Every record that follows should be written out word for word; the pictures stay out.

(Stored records)
===
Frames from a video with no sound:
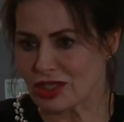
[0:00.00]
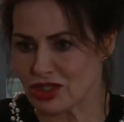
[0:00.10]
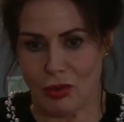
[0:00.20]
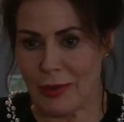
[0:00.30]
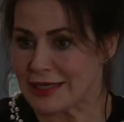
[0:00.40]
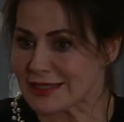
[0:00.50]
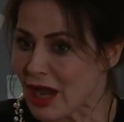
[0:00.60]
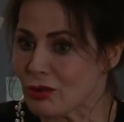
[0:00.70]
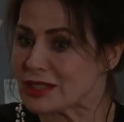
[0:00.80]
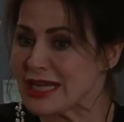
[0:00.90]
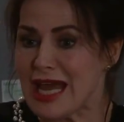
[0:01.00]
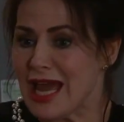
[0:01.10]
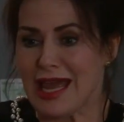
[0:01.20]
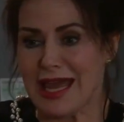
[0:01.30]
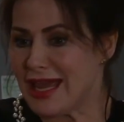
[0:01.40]
So when it's out,
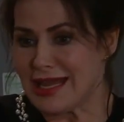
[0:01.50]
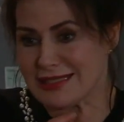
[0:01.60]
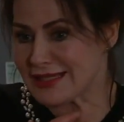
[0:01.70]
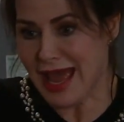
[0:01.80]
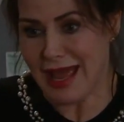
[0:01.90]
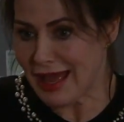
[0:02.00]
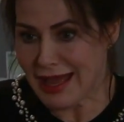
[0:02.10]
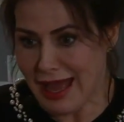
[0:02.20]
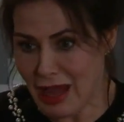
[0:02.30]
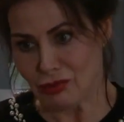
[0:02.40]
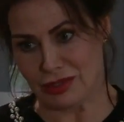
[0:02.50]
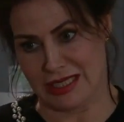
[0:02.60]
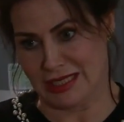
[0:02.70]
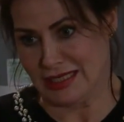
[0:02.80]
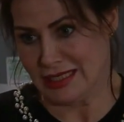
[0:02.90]
it's out.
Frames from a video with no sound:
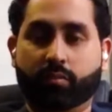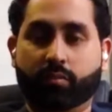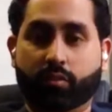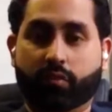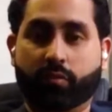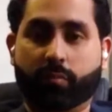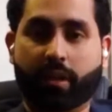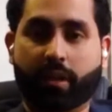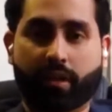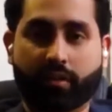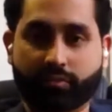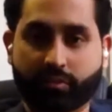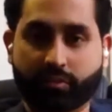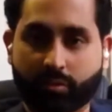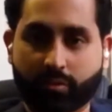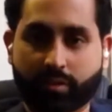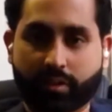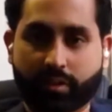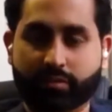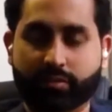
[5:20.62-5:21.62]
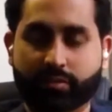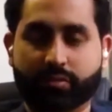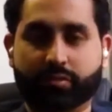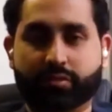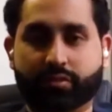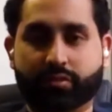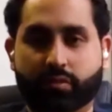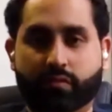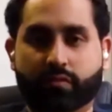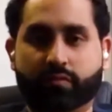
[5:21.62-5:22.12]
from household, as you were
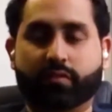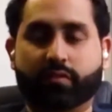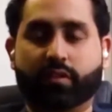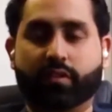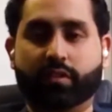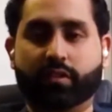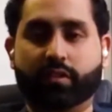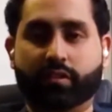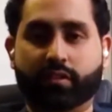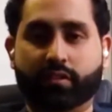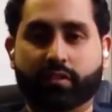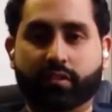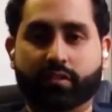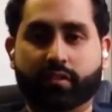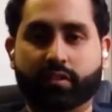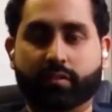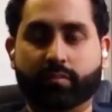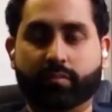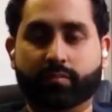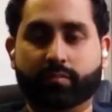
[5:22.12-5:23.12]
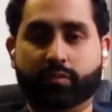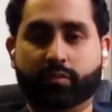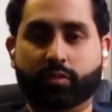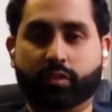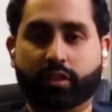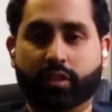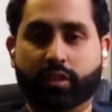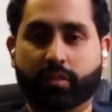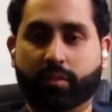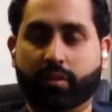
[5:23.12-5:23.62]
sort of earlier
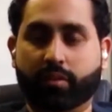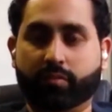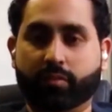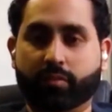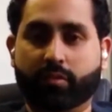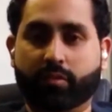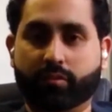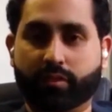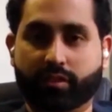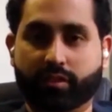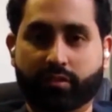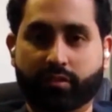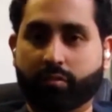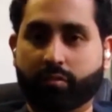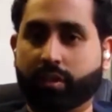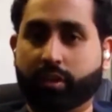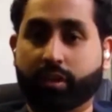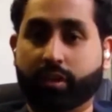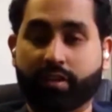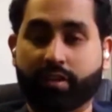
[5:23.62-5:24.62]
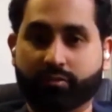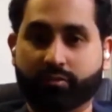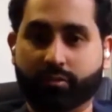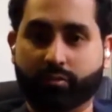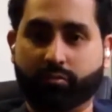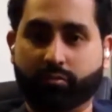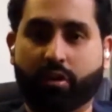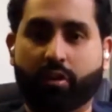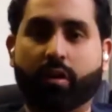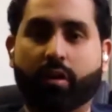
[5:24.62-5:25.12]
talking about as well, that, like as you
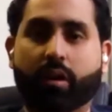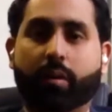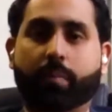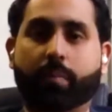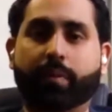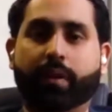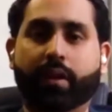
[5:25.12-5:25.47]
grow up,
===
_Response for this exercise_.
Frames from a video with no sound:
[0:00.00]
[0:00.10]
[0:00.20]
[0:00.30]
[0:00.40]
[0:00.50]
[0:00.60]
[0:00.70]
[0:00.80]
[0:00.90]
[0:01.00]
[0:01.10]
[0:01.20]
[0:01.30]
[0:01.40]
So when it's out,
[0:01.50]
[0:01.60]
[0:01.70]
[0:01.80]
[0:01.90]
[0:02.00]
[0:02.10]
[0:02.20]
[0:02.30]
[0:02.40]
[0:02.50]
[0:02.60]
[0:02.70]
[0:02.80]
[0:02.90]
it's out.
Frames from a video with no sound:
[5:20.62-5:21.62]
[5:21.62-5:22.12]
from household, as you were
[5:22.12-5:23.12]
[5:23.12-5:23.62]
sort of earlier
[5:23.62-5:24.62]
[5:24.62-5:25.12]
talking about as well, that, like as you
[5:25.12-5:25.47]
grow up,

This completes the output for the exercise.